WHAT YOU NEED TO DO. With the pictures left out, return exactly the lines from the one containing "[1:02:51.69-1:02:52.76]" through the end of the listing below.

DATASET EXTRACT.
******************************

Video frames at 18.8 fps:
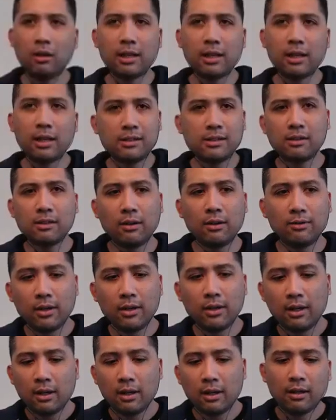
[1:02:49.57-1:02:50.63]
and all that stuff?
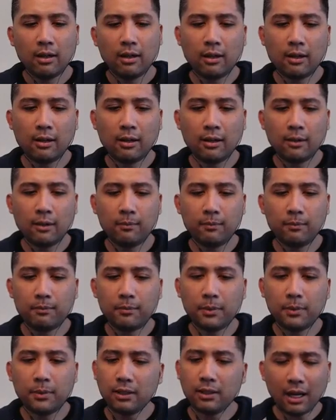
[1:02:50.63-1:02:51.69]

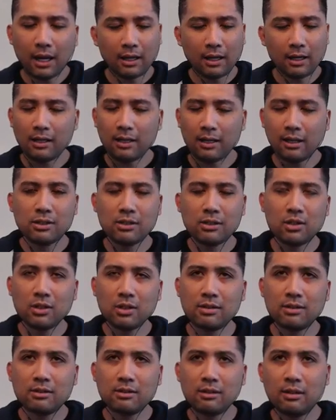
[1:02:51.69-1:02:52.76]
But yeah, it's
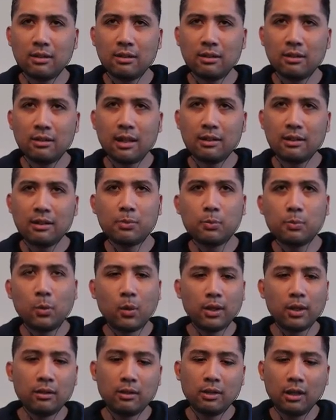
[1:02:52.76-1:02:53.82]
just at this
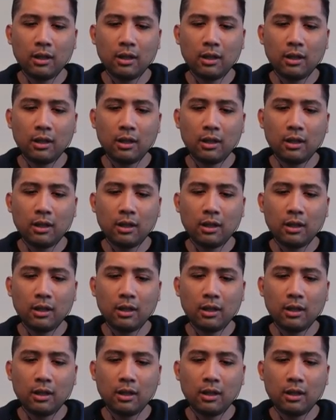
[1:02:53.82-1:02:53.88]
point,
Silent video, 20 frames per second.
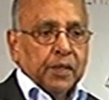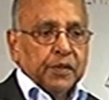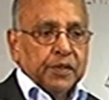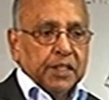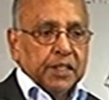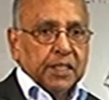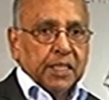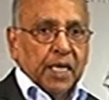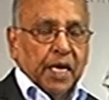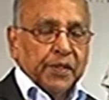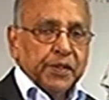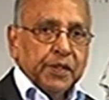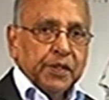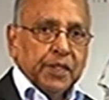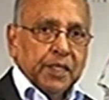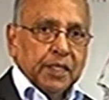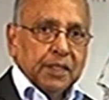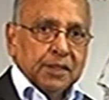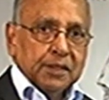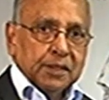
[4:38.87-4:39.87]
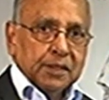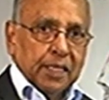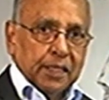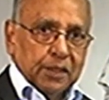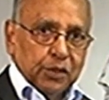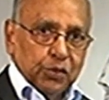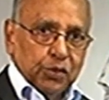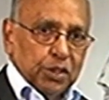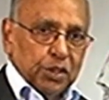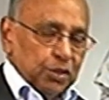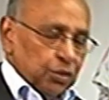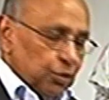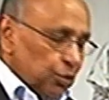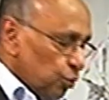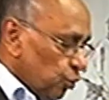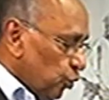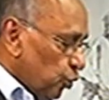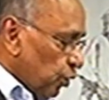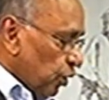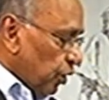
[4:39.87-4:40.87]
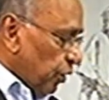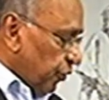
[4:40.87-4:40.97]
The other thing that you need to do,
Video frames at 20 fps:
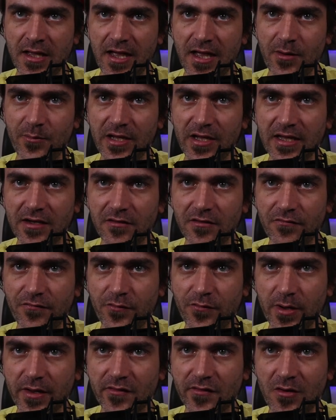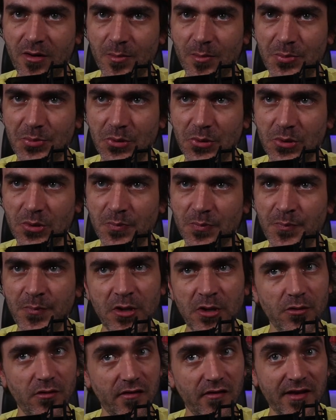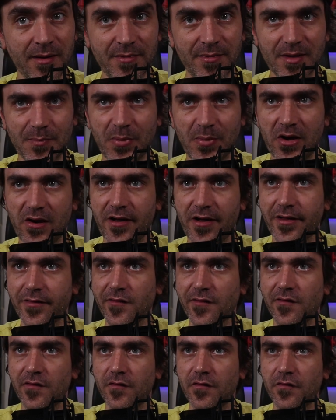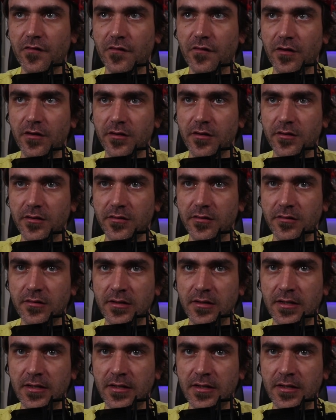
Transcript: and we can, for example, mute some of the parts. So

******************************

ANSWER TO THIS PROBLEM.
[1:02:51.69-1:02:52.76]
But yeah, it's
[1:02:52.76-1:02:53.82]
just at this
[1:02:53.82-1:02:53.88]
point,
Silent video, 20 frames per second.
[4:38.87-4:39.87]
[4:39.87-4:40.87]
[4:40.87-4:40.97]
The other thing that you need to do,
Video frames at 20 fps:
Transcript: and we can, for example, mute some of the parts. So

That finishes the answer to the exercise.